Your boutique occupies a prime spot in London's Notting Hill neighborhood. How much does London's style and atmosphere influence your work?
It is inherent in all things we do, London culture affects us and our clients and enables the environment in which we can all be inspired.
You studied gemology and worked as a dealer in gems at Hatton Garden. How does your intimate knowledge of gems and stones affect your work?
We are defined by colored gemstones, in all my work I look to create a design that is reverential to the gemstone.
Large and dramatic rings are your signature pieces. Are rings a particular fascination of yours?
Yes rings are a particular love of mine. Most women enjoy rings as they can be seen readily by the wearer.
There have always been pieces for men in your collections.
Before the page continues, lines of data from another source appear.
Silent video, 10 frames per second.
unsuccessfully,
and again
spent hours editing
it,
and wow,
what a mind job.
How do you think men should incorporate jewelry into their style?
It depends on the man. Mostly we make pieces for well dressed men that like tailoring. Our London outlet, Spencer Hart in Savile Row, specialize in a distinct English look, we use a lot of sapphire for men. In small quantities gems can be incredibly sexy and confident on a man
What inspires your work?
Most recently I fell in love with some incredible Opal from Australia. When you see the surface of the stone it is like looking at a satellite photograph of the earth. With the Opal I have made a collection which has a 70's feel to it
Who is the typical Knapp customer and why do they come to you?
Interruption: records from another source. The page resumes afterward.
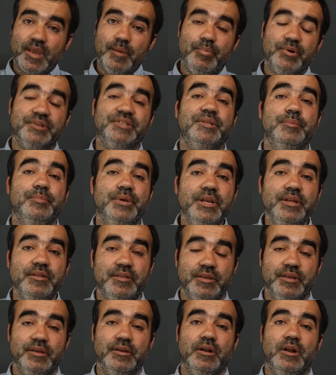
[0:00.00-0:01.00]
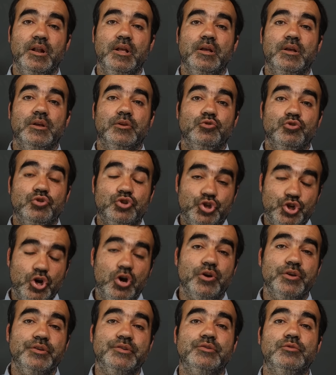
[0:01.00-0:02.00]
possibility, the
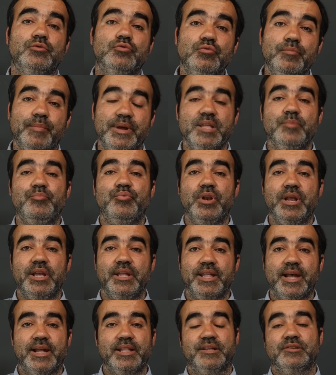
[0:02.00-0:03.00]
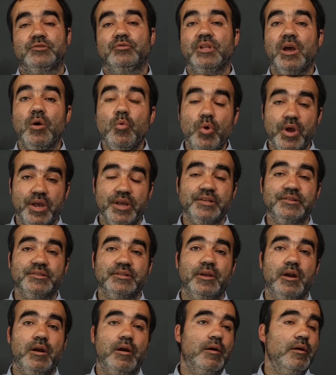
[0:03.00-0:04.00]
choice to manipulate data. So there are ways,
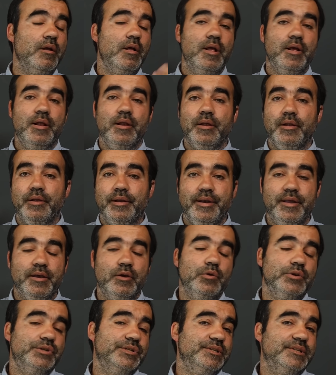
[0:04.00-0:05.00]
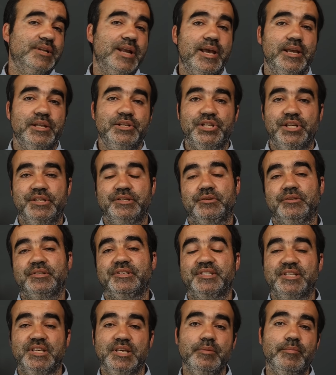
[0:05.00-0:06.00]
there are languages like JSON
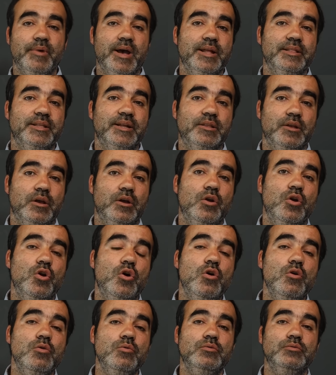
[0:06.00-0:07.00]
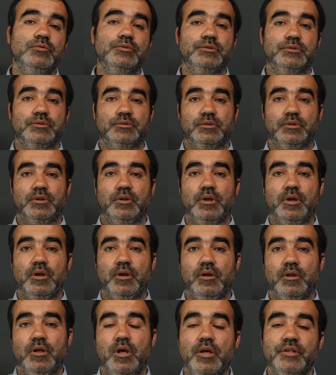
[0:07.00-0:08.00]
schema that allows
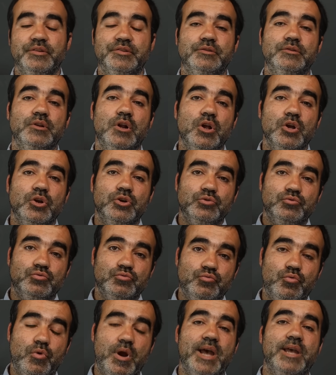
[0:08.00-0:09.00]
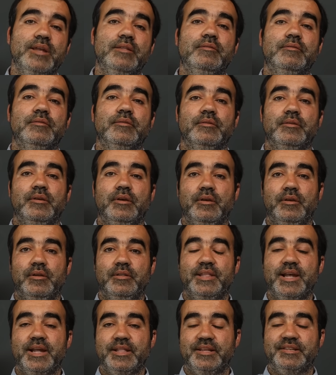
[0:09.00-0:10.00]
us to write
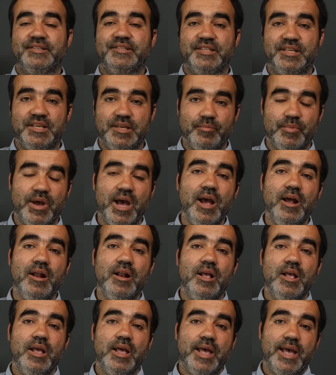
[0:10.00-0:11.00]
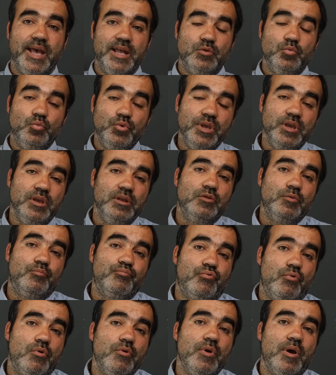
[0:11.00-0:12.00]
data schema. And we, the
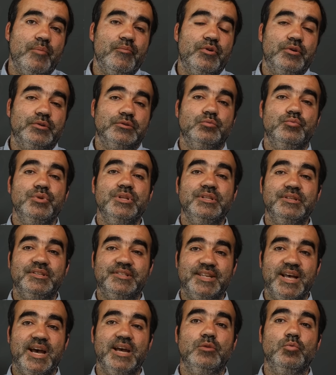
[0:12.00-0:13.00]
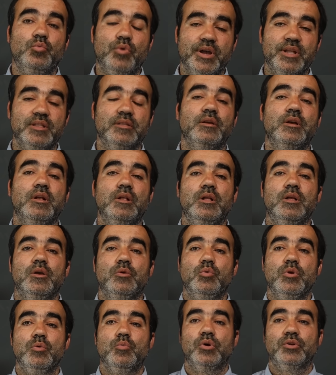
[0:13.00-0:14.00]
programmers, we decide when
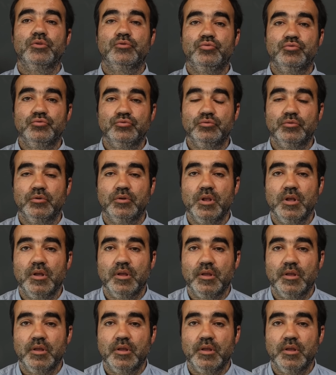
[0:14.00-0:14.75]
we want to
This seems to be changing all the time. Initially we had a small clientele of very astute jewelry buyers. What I notice most is that this audience is growing and more people are having the confidence to order a bespoke piece.
What is the most luxurious piece you have created? Is the bespoke market important to you?
Yes, the clients who order bespoke can be more challenging. Sometimes a client has to be encouraged to have a piece made that is very anti-tradition. The most luxurious item would have to be a pendant with a hidden gemstone and message - this piece was entirely for the wearer.
What jewelry do you wear on a daily basis?
I am naughty as I change my jewelry every other day. Today I am wearing a clover style ring with Tsavorite garnets in unbrushed 18ct Yellow gold.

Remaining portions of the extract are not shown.